┌──
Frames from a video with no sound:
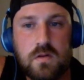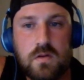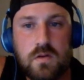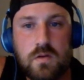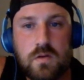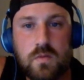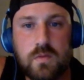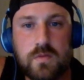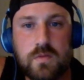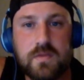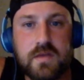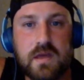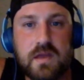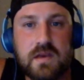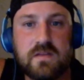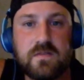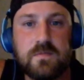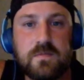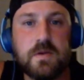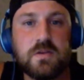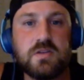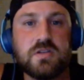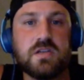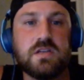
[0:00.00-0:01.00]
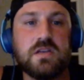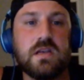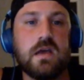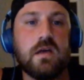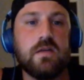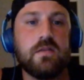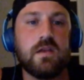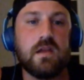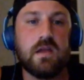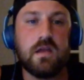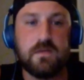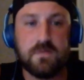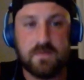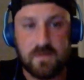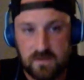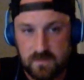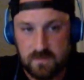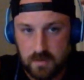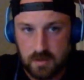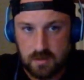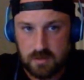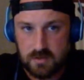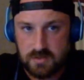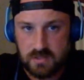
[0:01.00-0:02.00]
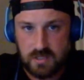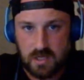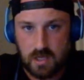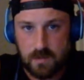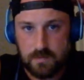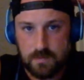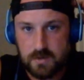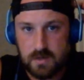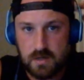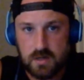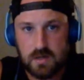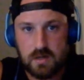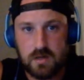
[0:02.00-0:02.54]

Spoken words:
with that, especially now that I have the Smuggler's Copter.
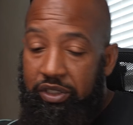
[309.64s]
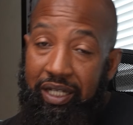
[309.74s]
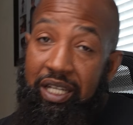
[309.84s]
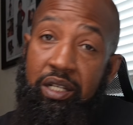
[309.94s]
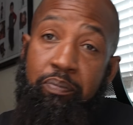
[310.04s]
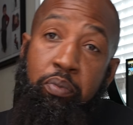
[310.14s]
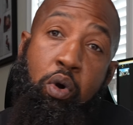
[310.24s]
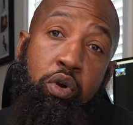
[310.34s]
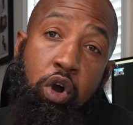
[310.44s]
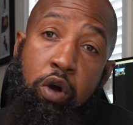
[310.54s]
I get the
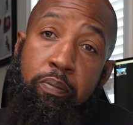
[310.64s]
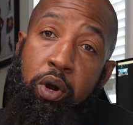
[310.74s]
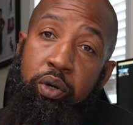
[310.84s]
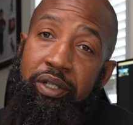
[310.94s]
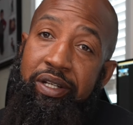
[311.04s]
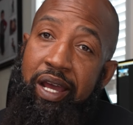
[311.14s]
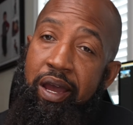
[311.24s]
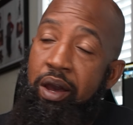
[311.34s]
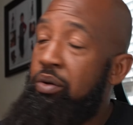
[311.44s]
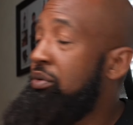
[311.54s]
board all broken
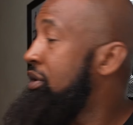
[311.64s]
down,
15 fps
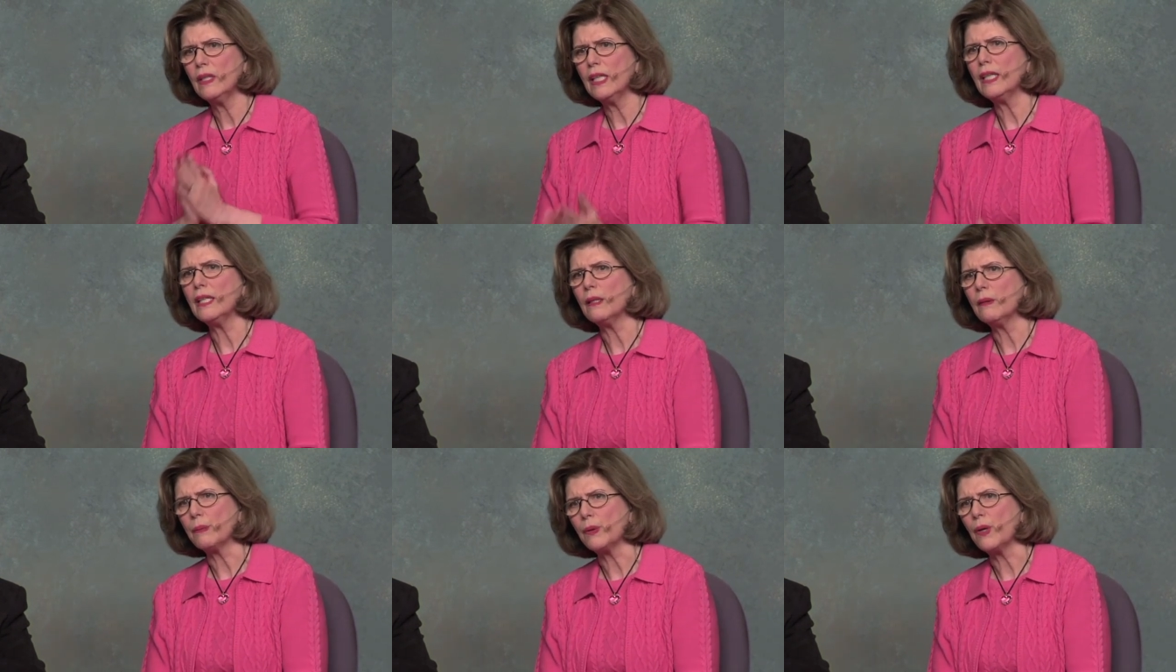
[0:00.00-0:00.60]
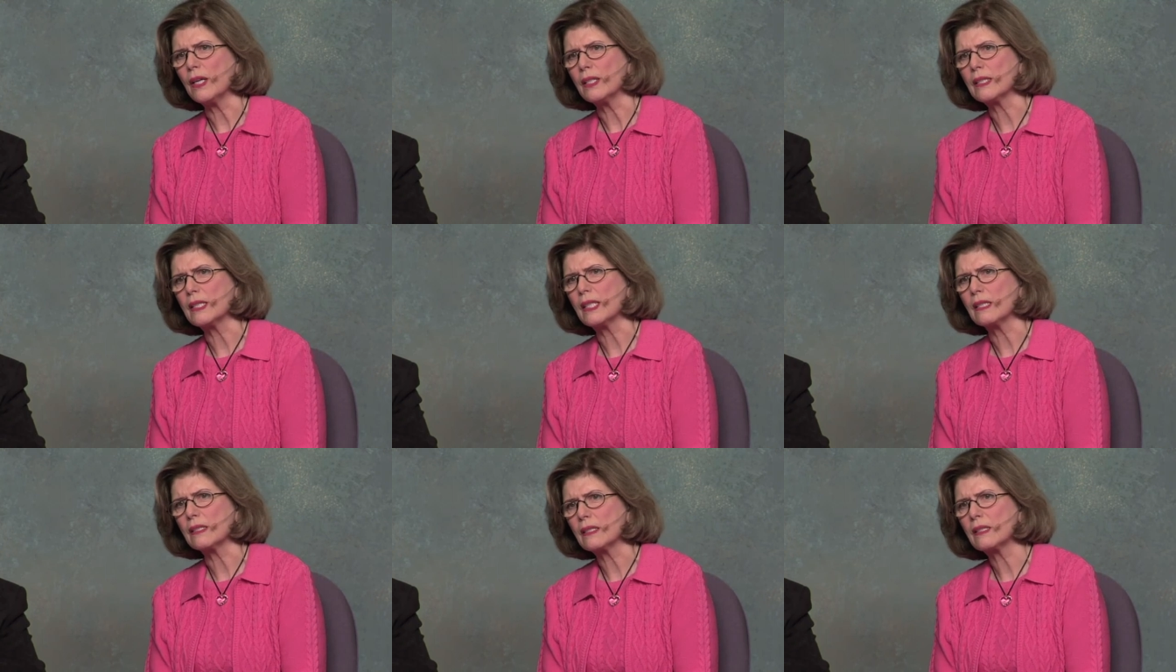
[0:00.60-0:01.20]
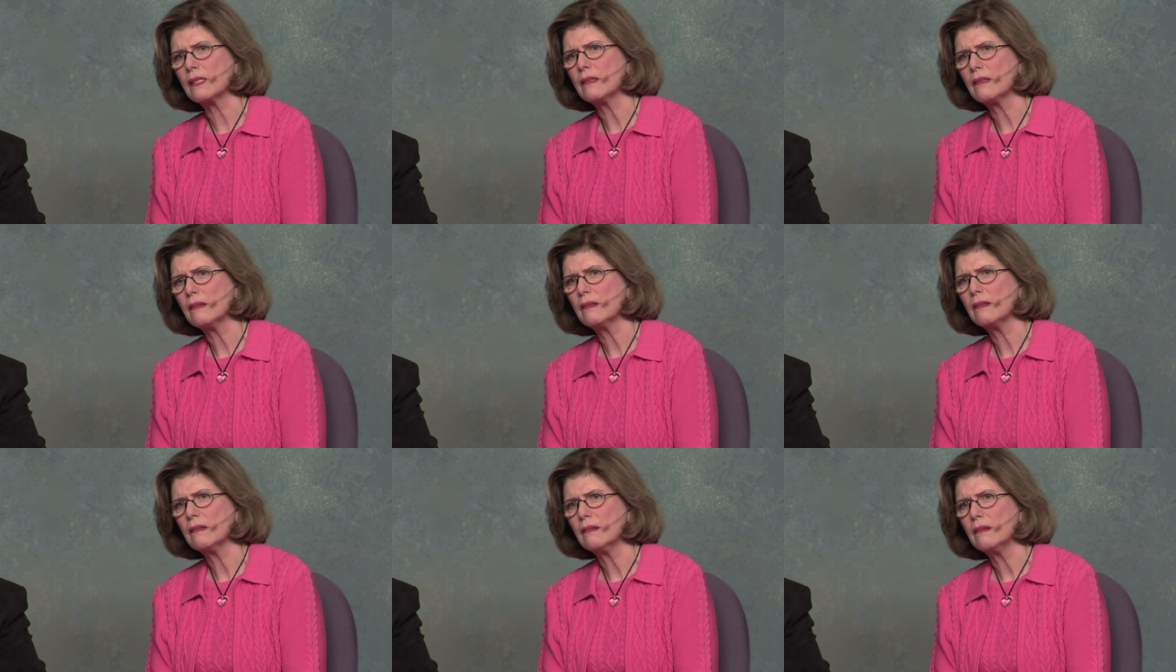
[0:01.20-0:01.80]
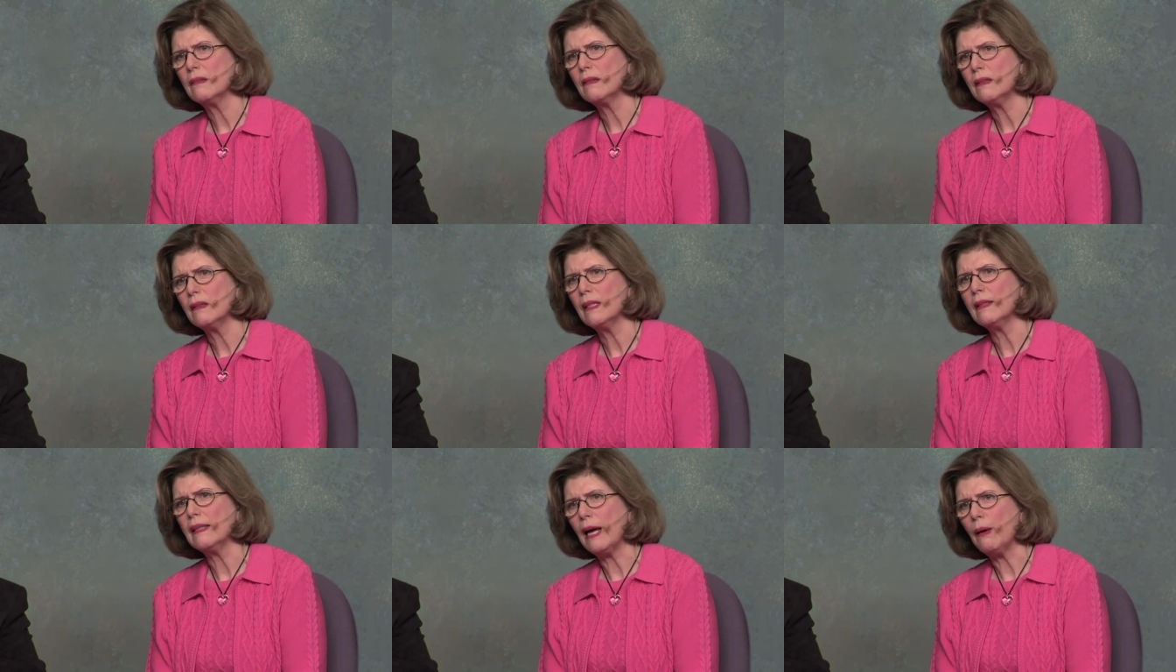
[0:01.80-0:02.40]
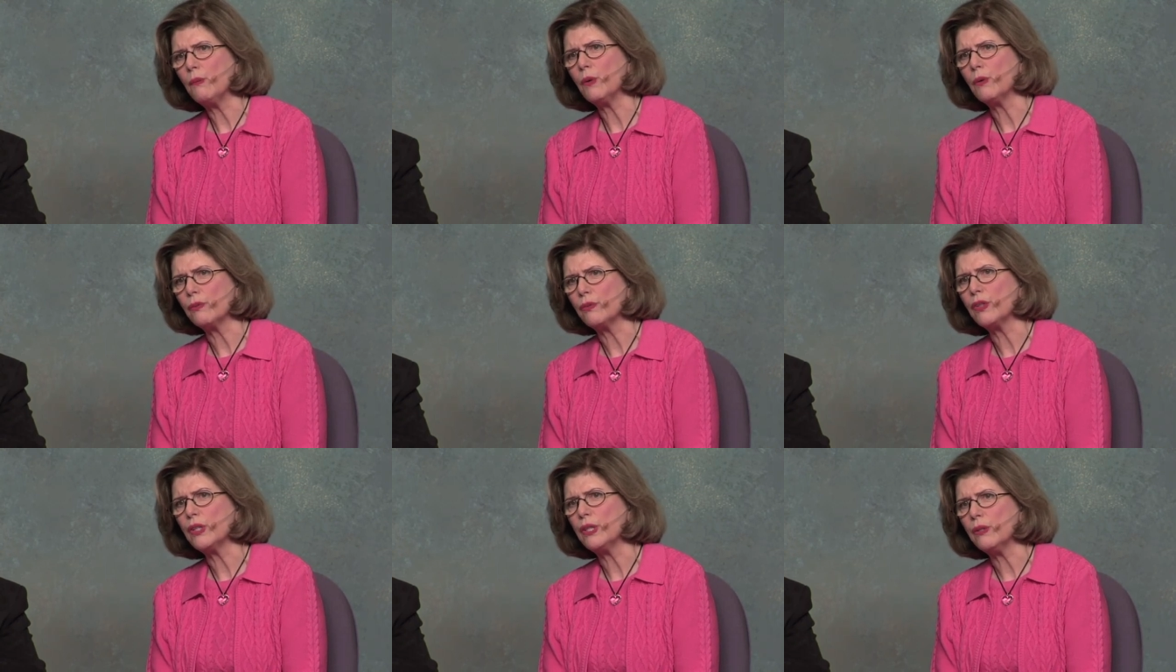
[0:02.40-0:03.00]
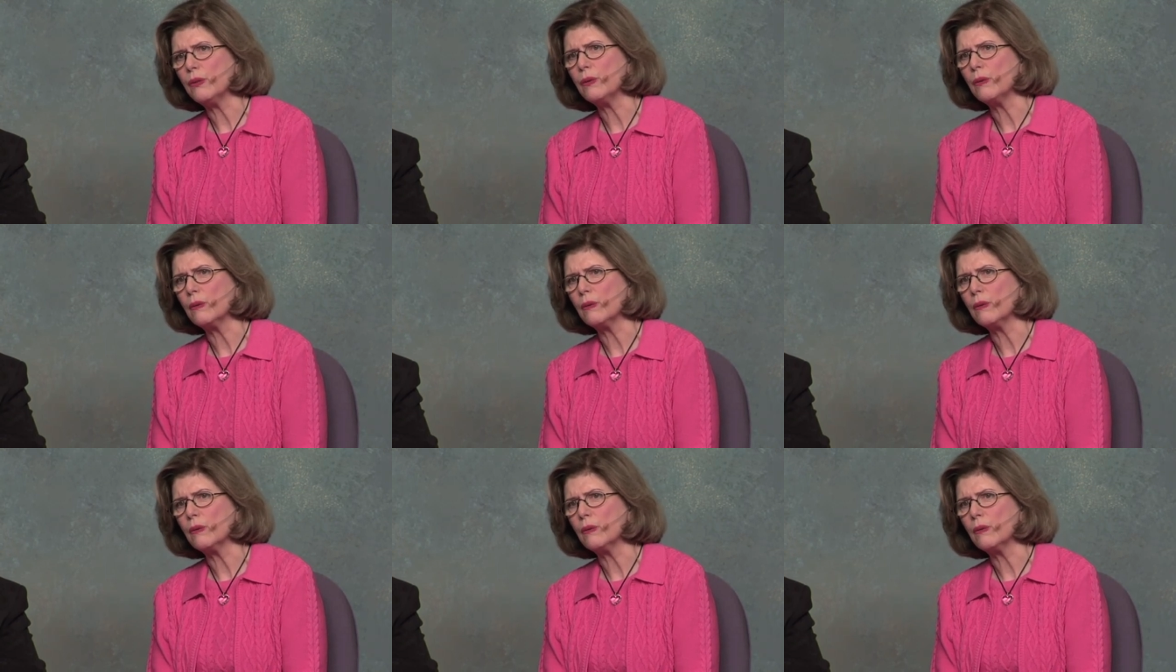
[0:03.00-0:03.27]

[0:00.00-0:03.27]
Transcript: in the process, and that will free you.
└──
- [Task instructions]: The listing above must be repeated exactly, apart from the pictures.

- [Result for this task]:
Frames from a video with no sound:
[0:00.00-0:01.00]
[0:01.00-0:02.00]
[0:02.00-0:02.54]

Spoken words:
with that, especially now that I have the Smuggler's Copter.
[309.64s]
[309.74s]
[309.84s]
[309.94s]
[310.04s]
[310.14s]
[310.24s]
[310.34s]
[310.44s]
[310.54s]
I get the
[310.64s]
[310.74s]
[310.84s]
[310.94s]
[311.04s]
[311.14s]
[311.24s]
[311.34s]
[311.44s]
[311.54s]
board all broken
[311.64s]
down,
15 fps
[0:00.00-0:00.60]
[0:00.60-0:01.20]
[0:01.20-0:01.80]
[0:01.80-0:02.40]
[0:02.40-0:03.00]
[0:03.00-0:03.27]

[0:00.00-0:03.27]
Transcript: in the process, and that will free you.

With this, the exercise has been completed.